Friday, February 19, 2010

Triggering post-Elastic MapReduce steps as parameterized jobs in Hudson

Here at Bizo, the combination of Hudson for cron management, Hive for report generation, and Elastic MapReduce for provisioning compute power has greatly simplified our data processing. Periodically and automatically, our Hudson cron instance generates Hive scripts for us and launches them in EC2.

The main inconvenience with this process is that the results of our Hive jobs are left as one or more obscurely named files in S3. These often need some post-processing to put them into a more friendly form. Unfortunately, EMR doesn't have an easy hook for launching these post-processing tasks -- although we could implement them as MapReduce steps, we'd need to write our own workflows, losing the simplicity of using EMR's simple "--hive-script" flag.

Our solution is to use SimpleDB to store some basic metadata about jobs. Using this metadata, a Hudson job periodically checks the EMR API to determine whether tasks have completed. If so, it then triggers other Hudson jobs that are responsible for processing the results.

Here are some tools that make this process work:

  • Simple script to put data into SimpleDB. Our metadata scheme is to use the jobflow ID as item names and the name/parameters of the jobs to trigger as attributes.

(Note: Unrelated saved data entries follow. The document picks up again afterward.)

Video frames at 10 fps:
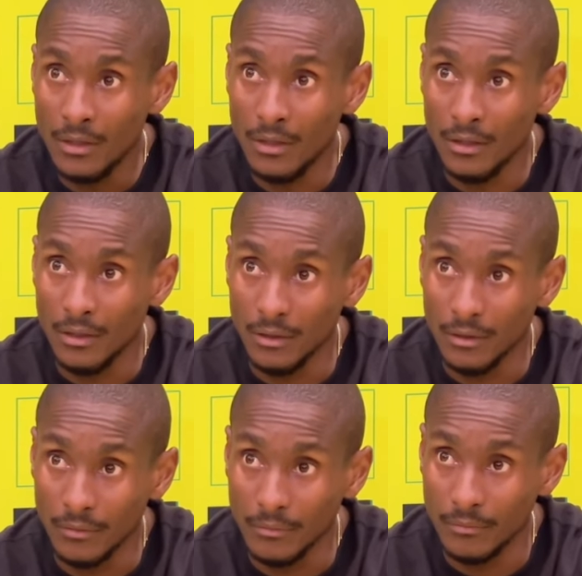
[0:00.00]

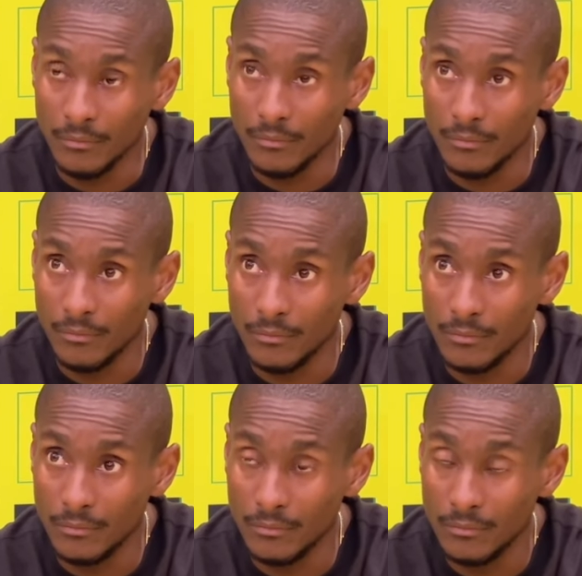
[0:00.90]

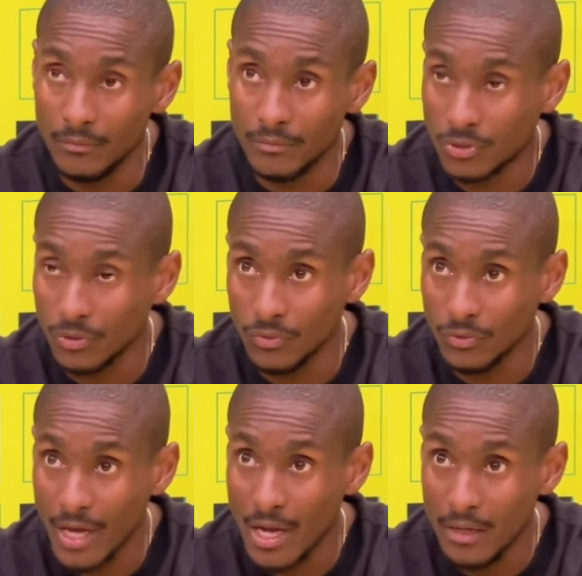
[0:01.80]
um, so
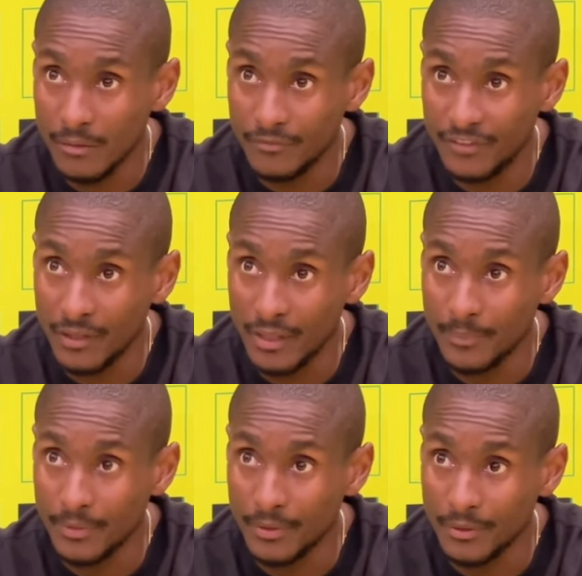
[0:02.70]
yeah, I'm very
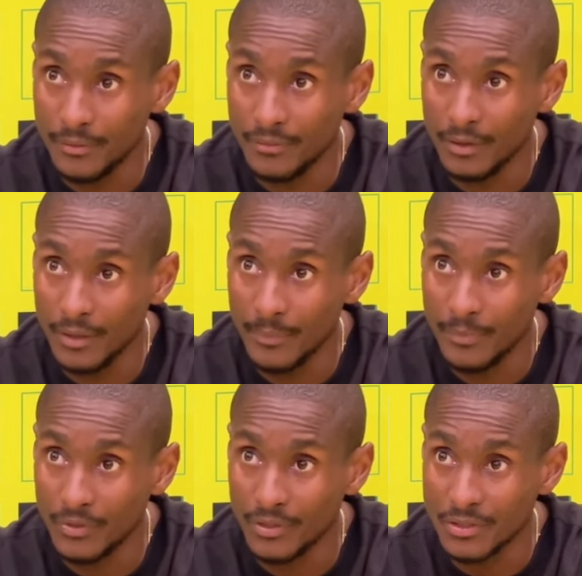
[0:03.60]
happy, very
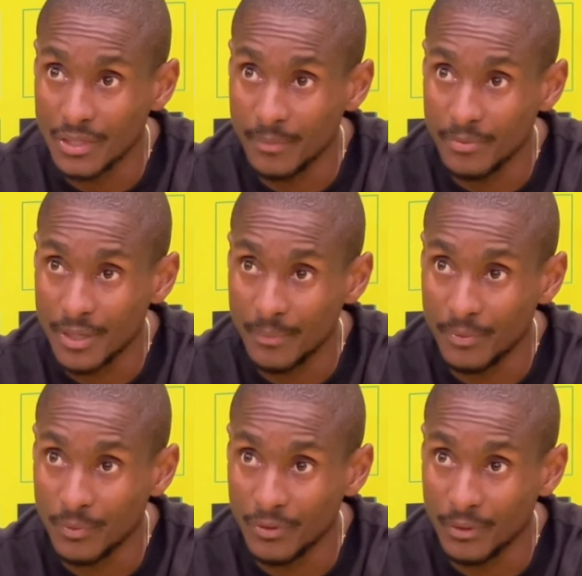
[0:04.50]
happy with the subs,
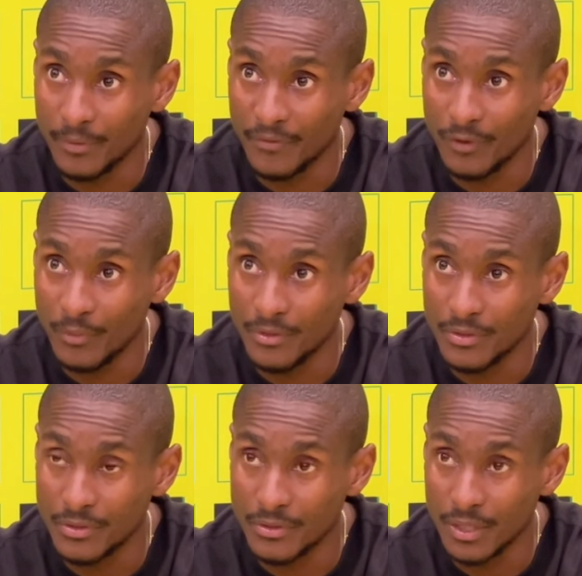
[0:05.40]
happy with the
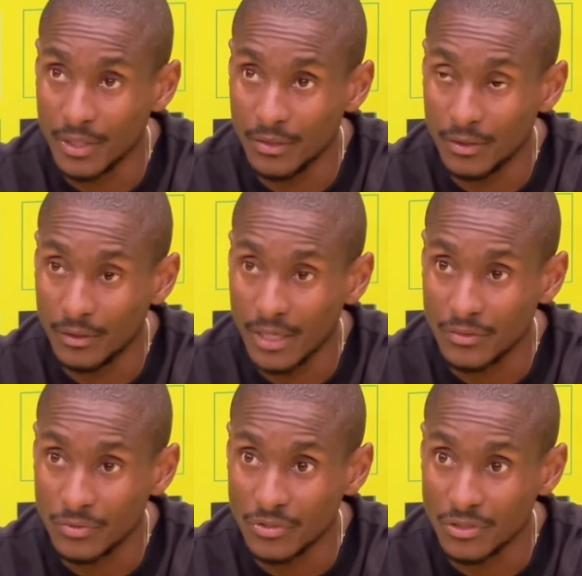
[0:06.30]
performance. Uh,
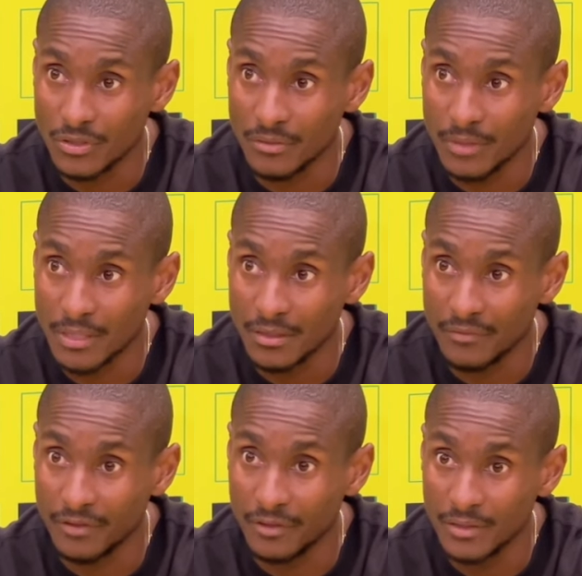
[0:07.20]
nice to see Master
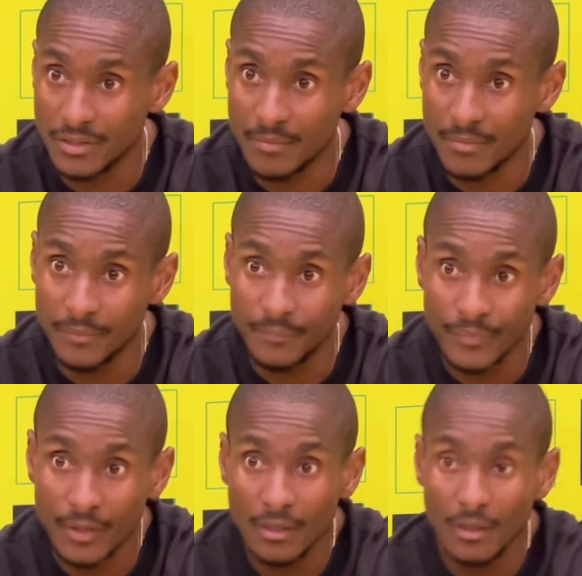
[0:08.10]
V, Semi,
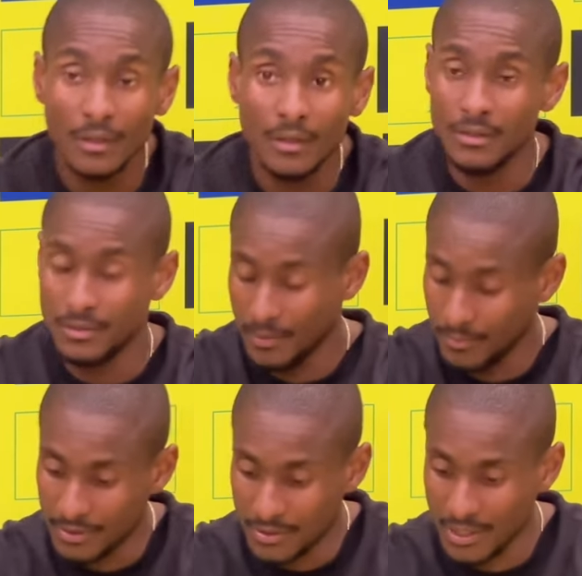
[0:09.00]

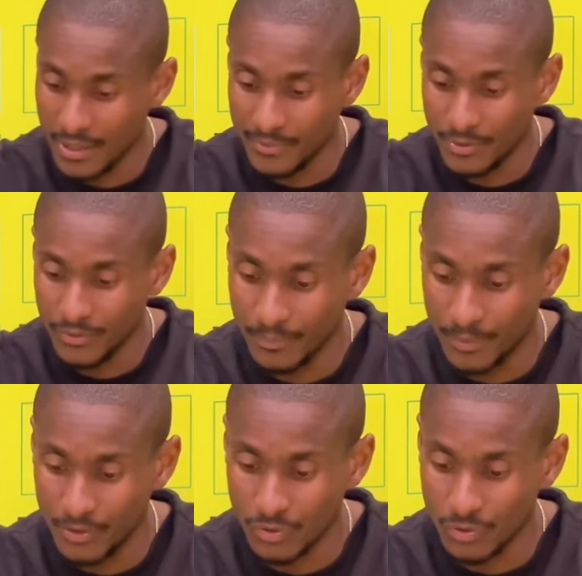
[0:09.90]
Semi Siavi
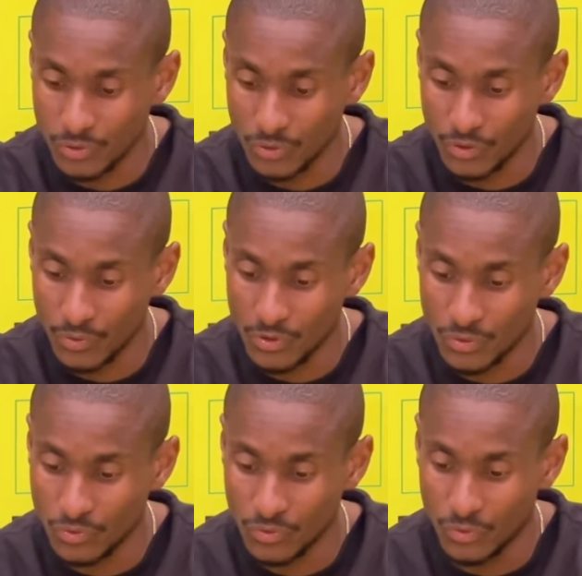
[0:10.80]
pitch. Also, he was
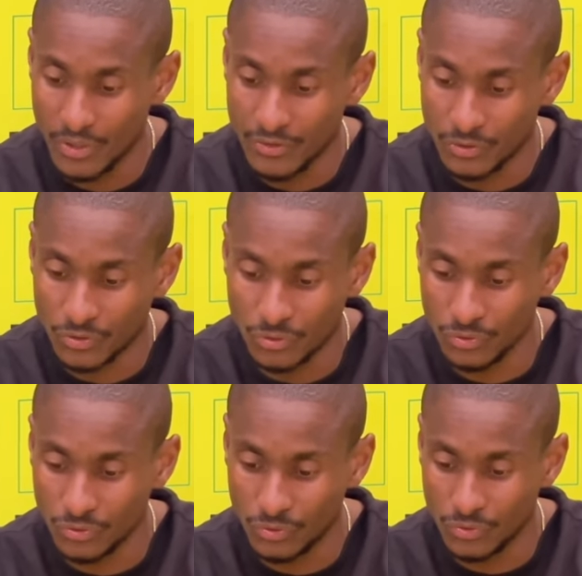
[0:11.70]
good, good
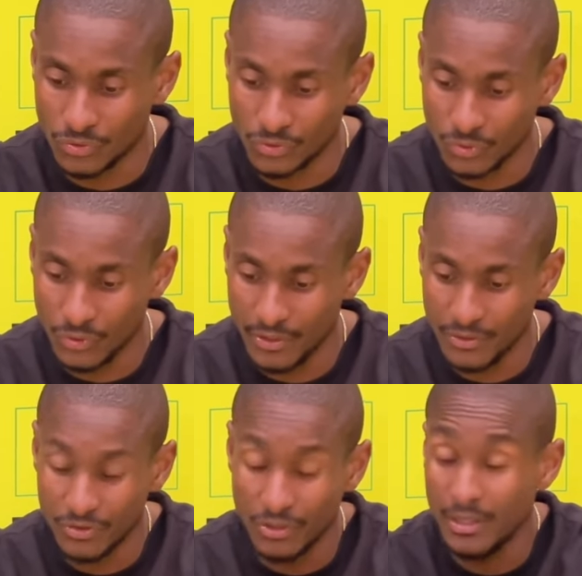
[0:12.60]
attitude, good, good
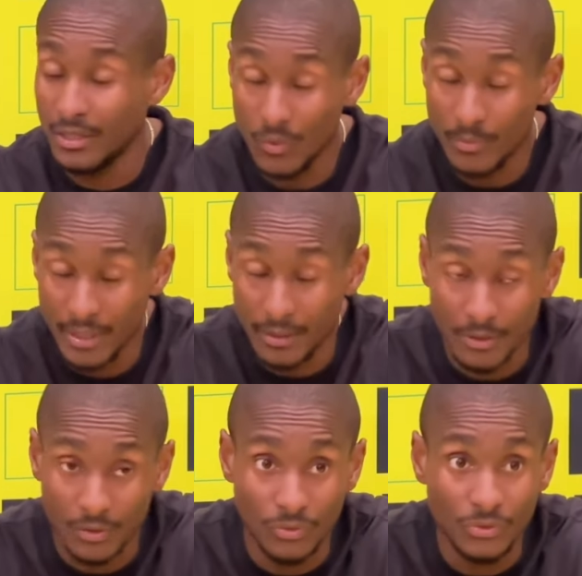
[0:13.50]
energy. And Neo
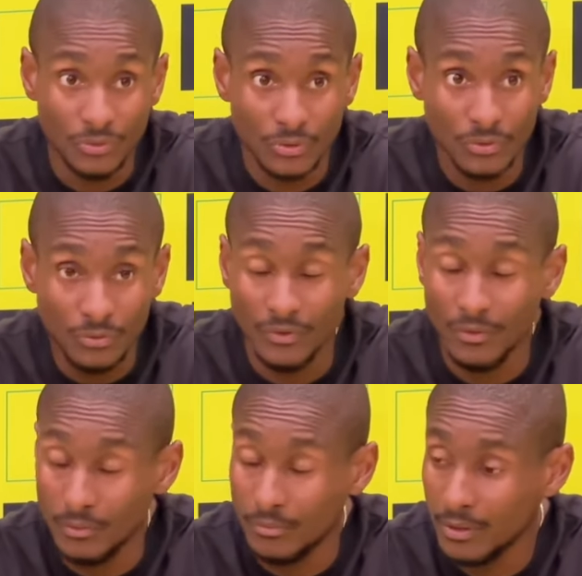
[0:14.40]
Maema good,
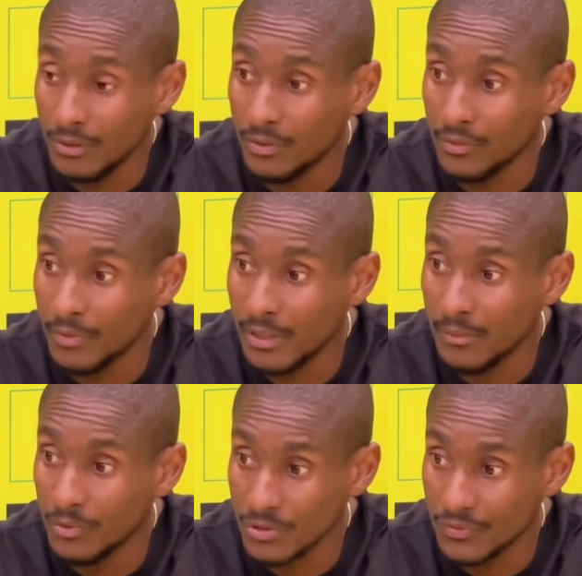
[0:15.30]
Neo
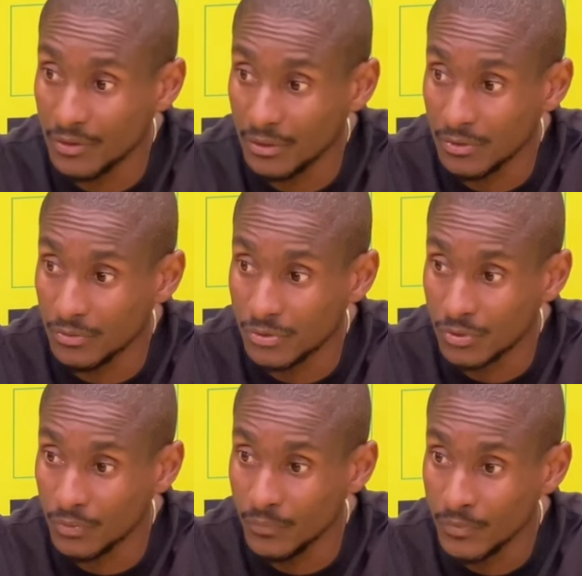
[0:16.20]
Maema was very good.
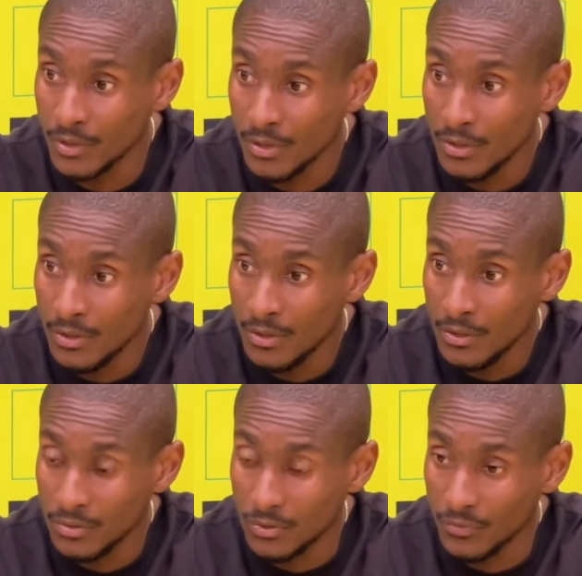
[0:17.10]
So,
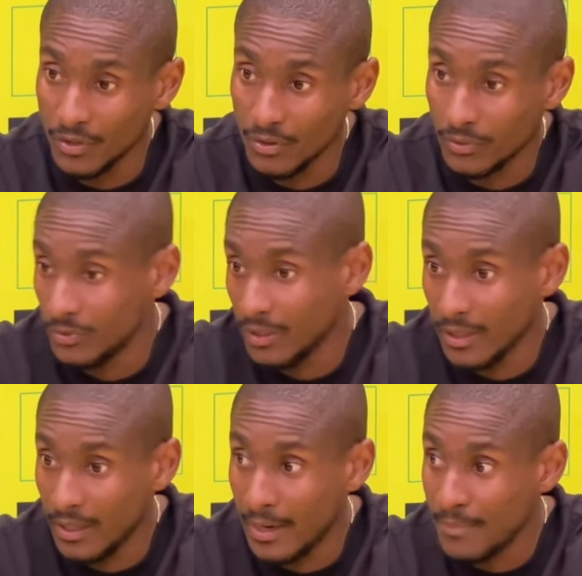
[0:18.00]
so very good. And
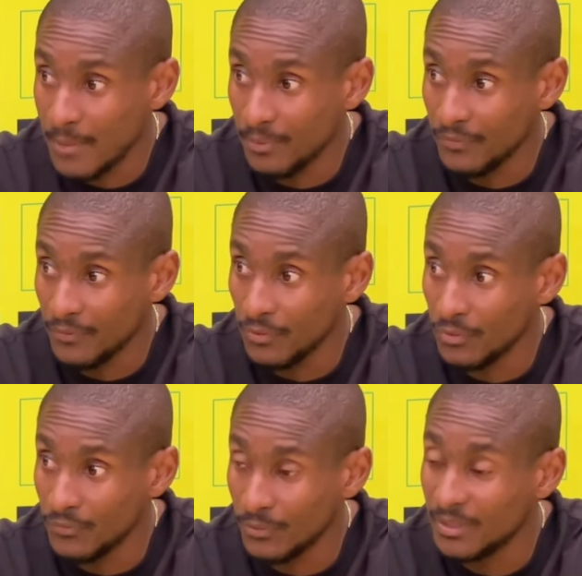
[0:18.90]
I, am happy
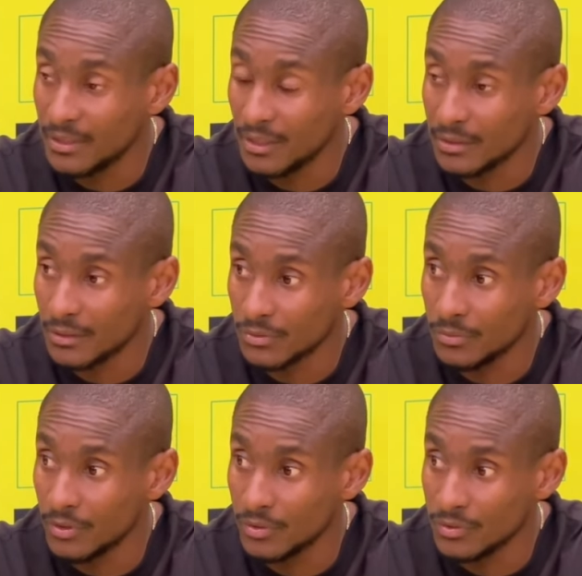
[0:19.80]
for for Mendieta to
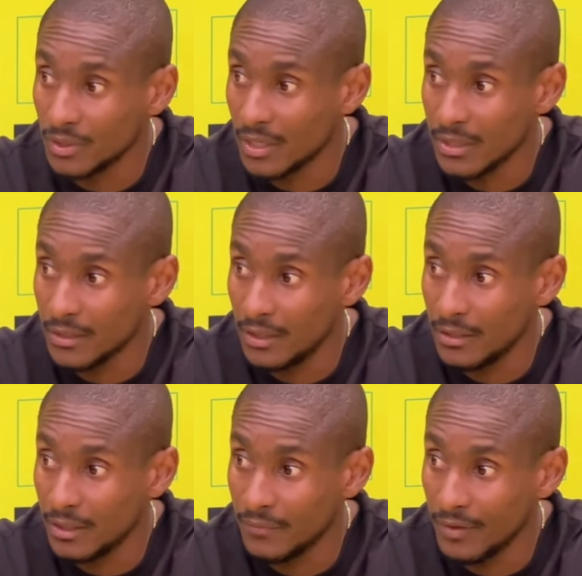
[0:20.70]
be honest. And I
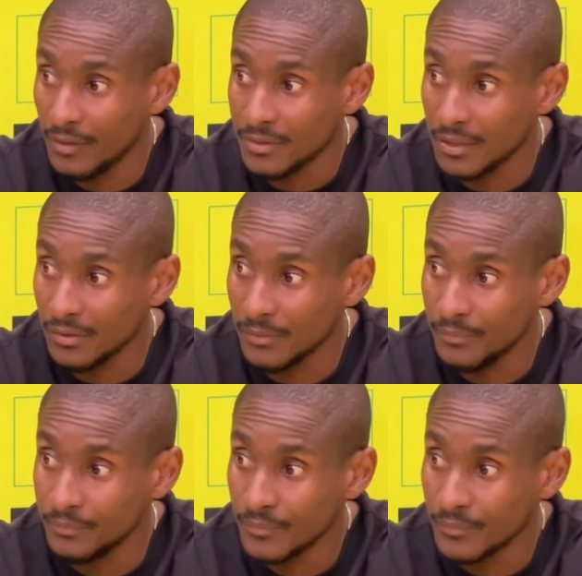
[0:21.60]
and I very seldom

  • The Hudson parameterized build feature. It's not really feasible to create a new Hudson job for each individual report that runs, so we pass parameters to Hudson so the post-processing step can figure out where the results are in S3 and what to do with them. It's not well-documented how to do this programatically (as opposed to from the web interface); the solution is to send some JSON to the build url.

  • The Trigger Script. This is the script that periodically runs on our cron server to check if a post-processing step should be triggered. The JSON format for parameterized jobs is described in the comments of this file.



The end result is that a job can run an EMR job and configure a post-processing step for itself with the following commands:


JOB_ID=`elastic-mapreduce --create --hive-script --arg ${s3.location}` | grep "Created job flow" | awk '{ print $4 }' -`

simpledb-put.rb -d ${metadata.domain} -i $JOB_ID "next_on_cron_server_job_name=post-processing-step" "next_on_cron_server_job_params={\"parameter\": [{\"name\":\"PARAM1\", \"value\":\"VALUE1\" }]}" "next_on_cron_server_triggered=false"


This launches the hive script in the specified s3.location and configures the "post-processing-step" job on the cron server to run with the parameter "PARAM1=VALUE1".